The challenges in the development of a prophylactic HIV-1 vaccine, however, are unprecedented in the history of vaccinology. First, HIV-1 exhibits tremendous global genetic diversity as well as mutational capacity that can evade both humoral and cellular immune responses. The generation of vaccine antigens that will elicit immunologically relevant and broadly cross-reactive immune responses thus represents a major challenge. Second, HIV-1 rapidly integrates into the host genome and establishes a latent reservoir that cannot be eliminated by conventional antiretroviral drugs or virus-specific immune responses. A vaccine will therefore most likely need to induce potent and functional virus-specific antibodies that block establishment of initial infection, in addition to high levels of T lymphocytes for virologic control. Third, there are no known examples of spontaneous immune-mediated clearance of HIV-1 infection indicative of natural immunity, and thus the precise types of immune responses that need to be induced by a vaccine are not well understood. Fourth, although a series of broad and potent neutralizing monoclonal antibodies have recently been discovered, such antibodies are induced only in a subgroup of HIV-1–infected persons after several years of infection and typically exhibit extensive somatic hypermutation.

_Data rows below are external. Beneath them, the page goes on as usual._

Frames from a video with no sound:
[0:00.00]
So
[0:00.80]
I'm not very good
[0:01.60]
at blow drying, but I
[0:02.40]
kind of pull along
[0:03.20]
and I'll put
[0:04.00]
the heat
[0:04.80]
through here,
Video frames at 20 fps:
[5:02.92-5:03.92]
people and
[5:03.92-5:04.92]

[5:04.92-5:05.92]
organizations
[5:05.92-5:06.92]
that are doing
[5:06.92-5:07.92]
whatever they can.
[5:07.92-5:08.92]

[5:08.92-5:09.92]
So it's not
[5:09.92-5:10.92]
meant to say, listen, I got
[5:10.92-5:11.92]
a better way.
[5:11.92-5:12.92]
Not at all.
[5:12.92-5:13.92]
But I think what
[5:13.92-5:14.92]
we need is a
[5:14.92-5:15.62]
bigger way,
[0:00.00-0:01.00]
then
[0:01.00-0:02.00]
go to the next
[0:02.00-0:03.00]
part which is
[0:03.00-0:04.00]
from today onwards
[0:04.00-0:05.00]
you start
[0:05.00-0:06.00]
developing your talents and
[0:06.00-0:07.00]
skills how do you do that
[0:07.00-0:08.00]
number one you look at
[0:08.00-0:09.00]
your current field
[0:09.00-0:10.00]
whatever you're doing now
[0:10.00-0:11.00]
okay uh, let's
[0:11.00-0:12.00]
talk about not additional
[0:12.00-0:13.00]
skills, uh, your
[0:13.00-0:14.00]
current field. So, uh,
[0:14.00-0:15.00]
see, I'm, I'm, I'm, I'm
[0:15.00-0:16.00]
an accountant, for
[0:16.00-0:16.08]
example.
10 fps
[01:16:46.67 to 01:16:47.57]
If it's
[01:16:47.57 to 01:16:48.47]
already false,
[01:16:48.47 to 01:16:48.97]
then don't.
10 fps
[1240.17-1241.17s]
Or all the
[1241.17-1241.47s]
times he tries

No method currently exists to induce such antibodies by vaccination…

Original Article
Efficacy Trial of a DNA/rAd5 HIV-1 Preventive Vaccine
Scott M. Hammer, M.D., Magdalena E. Sobieszczyk, M.D., M.P.H., Holly Janes, Ph.D., Shelly T. Karuna, M.D., Mark J. Mulligan, M.D., Doug Grove, M.S., Beryl A. Koblin, Ph.D., Susan P. Buchbinder, M.D., Michael C. Keefer, M.D., Georgia D. Tomaras, Ph.D., Nicole Frahm, Ph.D., John Hural, Ph.D., Chuka Anude, M.D., Ph.D., Barney S. Graham, M.D., Ph.D., Mary E. Enama, M.A., P.A.-C., Elizabeth Adams, M.D., Edwin DeJesus, M.D., Richard M. Novak, M.D., Ian Frank, M.D., Carter Bentley, Ph.D., Shelly Ramirez, M.A., Rong Fu, M.S., Richard A. Koup, M.D., John R. Mascola, M.D., Gary J. Nabel, M.D., Ph.D., David C. Montefiori, Ph.D., James Kublin, M.D., M.P.H., M. Juliana McElrath, M.D., Ph.D., Lawrence Corey, M.D., and Peter B. Gilbert, Ph.D. for the HVTN 505 Study Team
N Engl J Med 2013; 369:2083-2092November 28, 2013DOI: 10.1056/NEJMoa1310566
http://www.nejm.org/doi/full/10.1056/NEJMoa1310566

Abstract
Background
A safe and effective vaccine for the prevention of human immunodeficiency virus type 1 (HIV-1) infection is a global priority. We tested the efficacy of a DNA prime–recombinant adenovirus type 5 boost (DNA/rAd5) vaccine regimen in persons at increased risk for HIV-1 infection in the United States.

Methods
At 21 sites, we randomly assigned 2504 men or transgender women who have sex with men to receive the DNA/rAd5 vaccine (1253 participants) or placebo (1251 participants). We assessed HIV-1 acquisition from week 28 through month 24 (termed week 28+ infection), viral-load set point (mean plasma HIV-1 RNA level 10 to 20 weeks after diagnosis), and safety. The 6-plasmid DNA vaccine (expressing clade B Gag, Pol, and Nef and Env proteins from clades A, B, and C) was administered at weeks 0, 4, and 8. The rAd5 vector boost (expressing clade B Gag-Pol fusion protein and Env glycoproteins from clades A, B, and C) was administered at week 24.

Results
In April 2013, the data and safety monitoring board recommended halting vaccinations for lack of efficacy. The primary analysis showed that week 28+ infection had been diagnosed in 27 participants in the vaccine group and 21 in the placebo group (vaccine efficacy, −25.0%; 95% confidence interval, −121.2 to 29.3; P=0.44), with mean viral-load set points of 4.46 and 4.47 HIV-1 RNA log10 copies per milliliter, respectively. Analysis of all infections during the study period (41 in the vaccine group and 31 in the placebo group) also showed lack of vaccine efficacy (P=0.28). The vaccine regimen had an acceptable side-effect profile.

Conclusions
The DNA/rAd5 vaccine regimen did not reduce either the rate of HIV-1 acquisition or the viral-load set point in the population studied. (Funded by the National Institute of Allergy and Infectious Diseases; ClinicalTrials.gov number, NCT00865566.)